Friday, October 02, 2009

A Sweet Letting-Go

On Rosh HaShanah, it’s traditional to serve sweet foods - the thought being that what you eat during this New Year celebration will influence your year to come. Stay away from bitter foods, salty things and instead stick to sweetness - apples & honey, honey-cakes, anything with honey, really.

Another holiday tradition is called Tashlich, meaning "you will cast." Tashlich involves grabbing some bread and heading to a moving body of water, to "cast off" the bread and let it be carried away by the current.

To The Water

Typically, the practice of Tashlich symbolizes casting off your sins from the prior year as you prepare to move into the new one. Just as the river carries away your bread, so too does God remove your sins from you – as far as the east is from the west.

I didn’t need to cast off sin (that’s already taken care of) but I did want to do Tashlich to commemorate the passing of a difficult season in my life.

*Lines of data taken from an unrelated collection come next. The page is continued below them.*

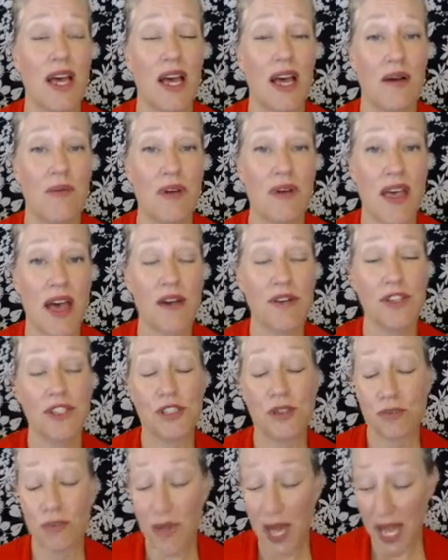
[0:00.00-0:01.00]
without
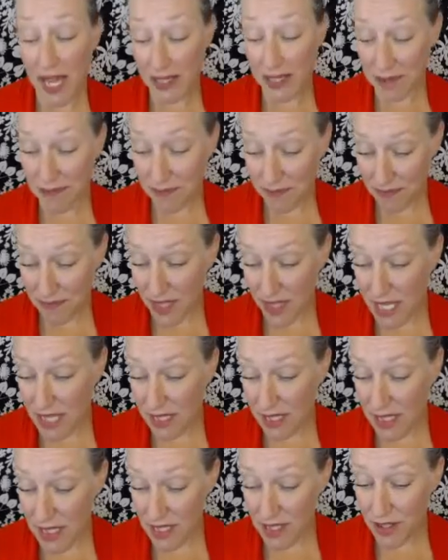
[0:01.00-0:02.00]
you. But as
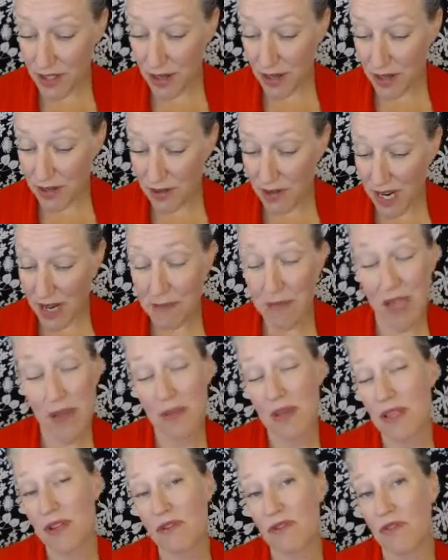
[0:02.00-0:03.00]
a listener, it might
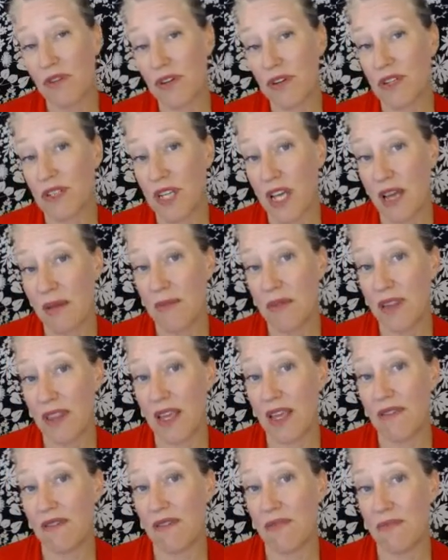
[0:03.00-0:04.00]
be the first time that
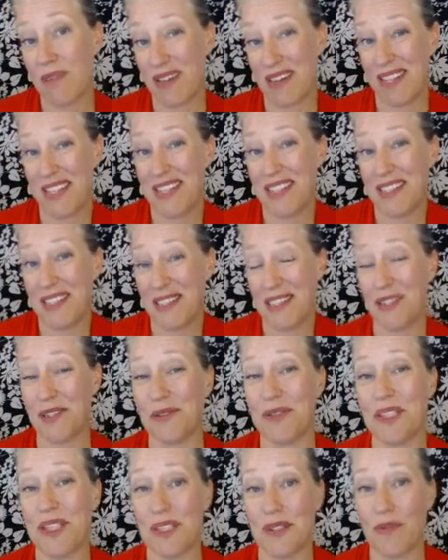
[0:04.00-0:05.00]
they've been listened to
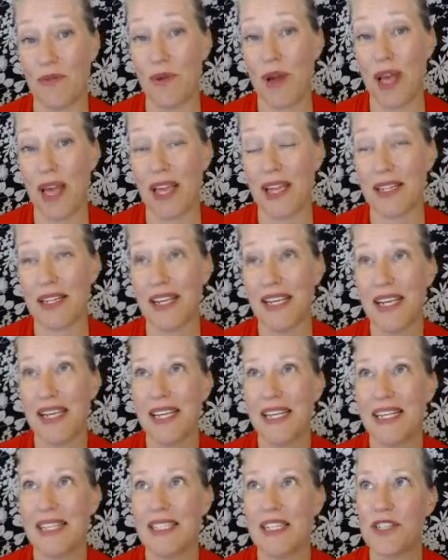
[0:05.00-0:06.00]
in this way. And
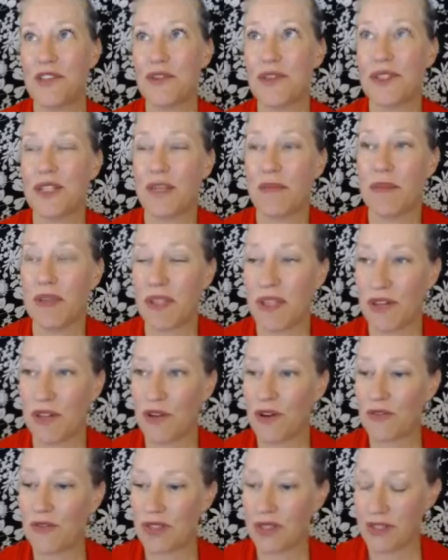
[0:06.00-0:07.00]
it's interesting, but the
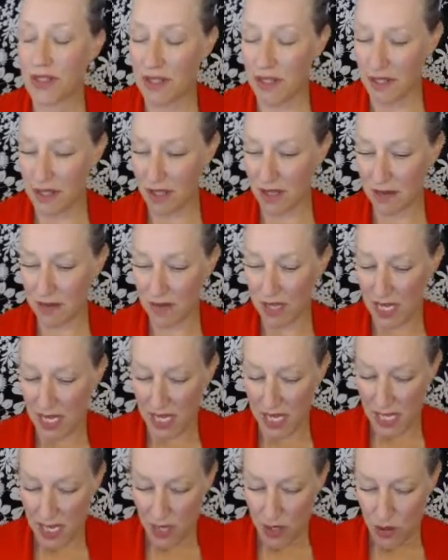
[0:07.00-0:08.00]
nervous system,
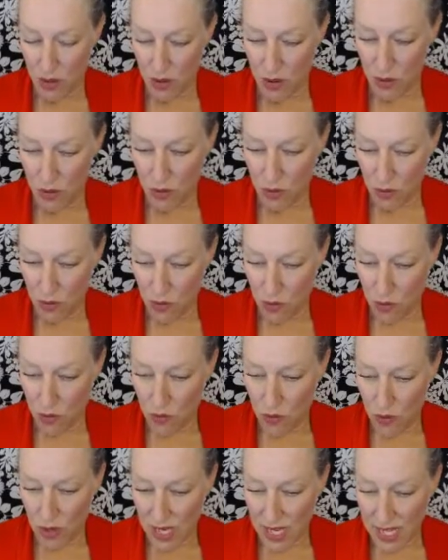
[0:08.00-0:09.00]

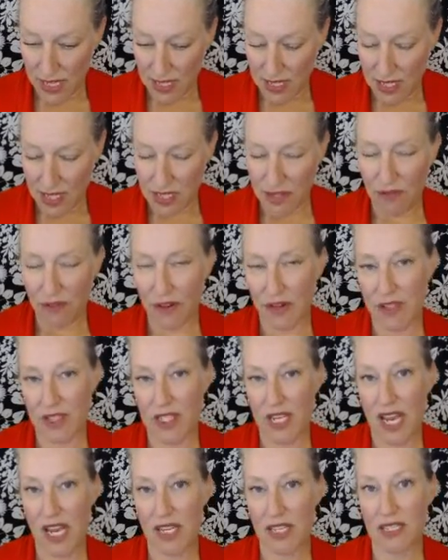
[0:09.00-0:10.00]
it gets this first
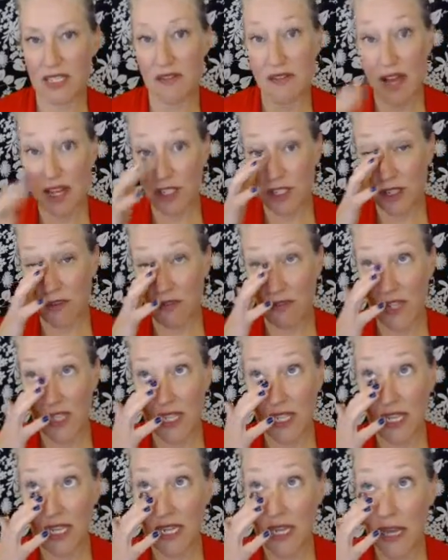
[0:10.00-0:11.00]
taste of actually
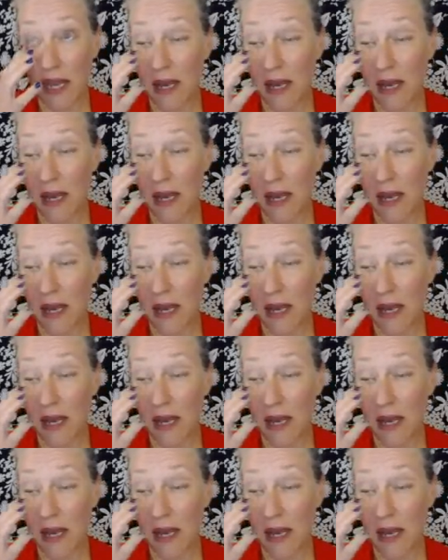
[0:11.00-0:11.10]
feeling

(In the past 8 months, I made it through thirteen (13!) wedding- or baby-related events. And as happy as I was for the friends involved in those events, it was no easy row for a girl to hoe when she’s struggling with singleness, lemme tell ya.)

I wanted to make a symbolic break with this season, to toss any associated negative emotions out to sea and let God carry them away.

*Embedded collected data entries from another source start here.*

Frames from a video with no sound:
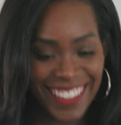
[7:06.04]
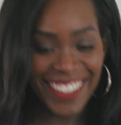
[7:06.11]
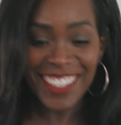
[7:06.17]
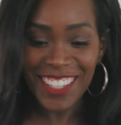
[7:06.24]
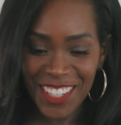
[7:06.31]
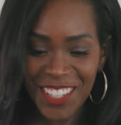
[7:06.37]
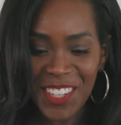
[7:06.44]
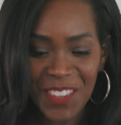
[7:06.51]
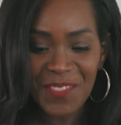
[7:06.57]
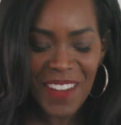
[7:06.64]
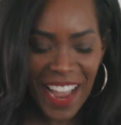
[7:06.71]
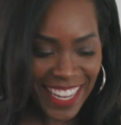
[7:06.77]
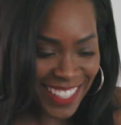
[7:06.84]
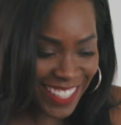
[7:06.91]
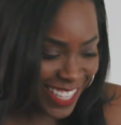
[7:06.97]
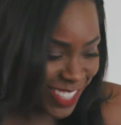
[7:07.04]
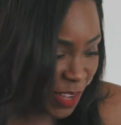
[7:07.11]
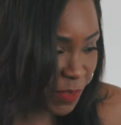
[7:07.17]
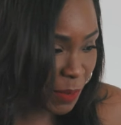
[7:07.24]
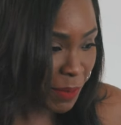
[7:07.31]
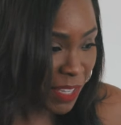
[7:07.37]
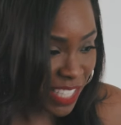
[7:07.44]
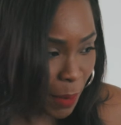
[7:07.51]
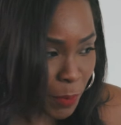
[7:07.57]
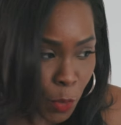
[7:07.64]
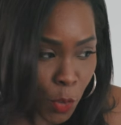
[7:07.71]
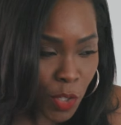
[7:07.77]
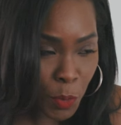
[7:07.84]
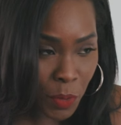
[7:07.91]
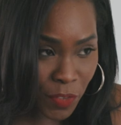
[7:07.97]
You might say something because I'm
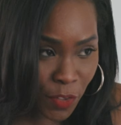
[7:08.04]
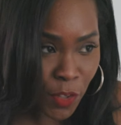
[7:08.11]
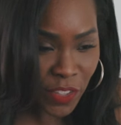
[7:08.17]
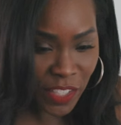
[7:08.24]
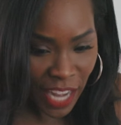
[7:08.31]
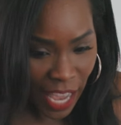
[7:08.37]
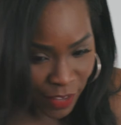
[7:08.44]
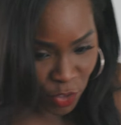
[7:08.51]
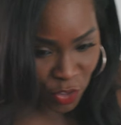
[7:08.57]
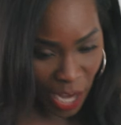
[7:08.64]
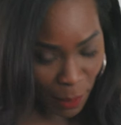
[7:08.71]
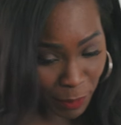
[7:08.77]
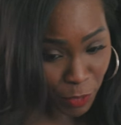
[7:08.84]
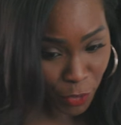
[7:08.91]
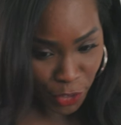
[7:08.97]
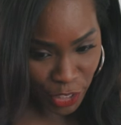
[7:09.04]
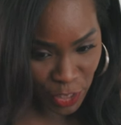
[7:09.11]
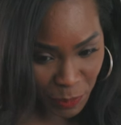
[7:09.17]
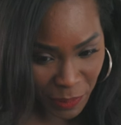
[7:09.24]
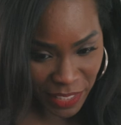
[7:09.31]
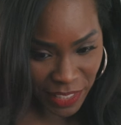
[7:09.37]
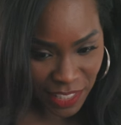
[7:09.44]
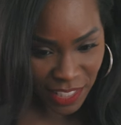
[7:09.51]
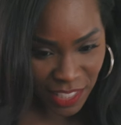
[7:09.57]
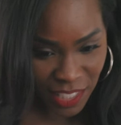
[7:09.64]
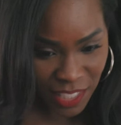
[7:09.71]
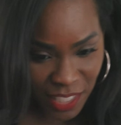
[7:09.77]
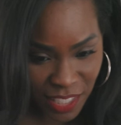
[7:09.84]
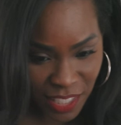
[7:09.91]
doing a review on the knives you got me for Christmas.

So on the second day of Rosh HaShanah (Tashlich is performed on the second day, if the first falls on Shabbat as it did this year), I grabbed a cinnamon raisin bagel on my way out of church, met up with a friend, and headed to the East River to do some casting.

Grab Friend

Looking out over the water, I thought about what I needed to let go. And I let my cinnamon raisin bagel symbolize those things, that baggage, the hurdles I didn’t have to hurdle anymore. And piece by piece, I cast my bagel upon the river and watched it disappear.

Cast Off


God, thank you for bringing me through this season. And now, please carry it far, far, FAR away. I trust you to be a God of new beginnings.”

Let Go

I love the symbolism of Tashlich.

I love knowing that there is nothing we carry that can't be let go. Nothing that God can't take care of. No condition nor season is permanent.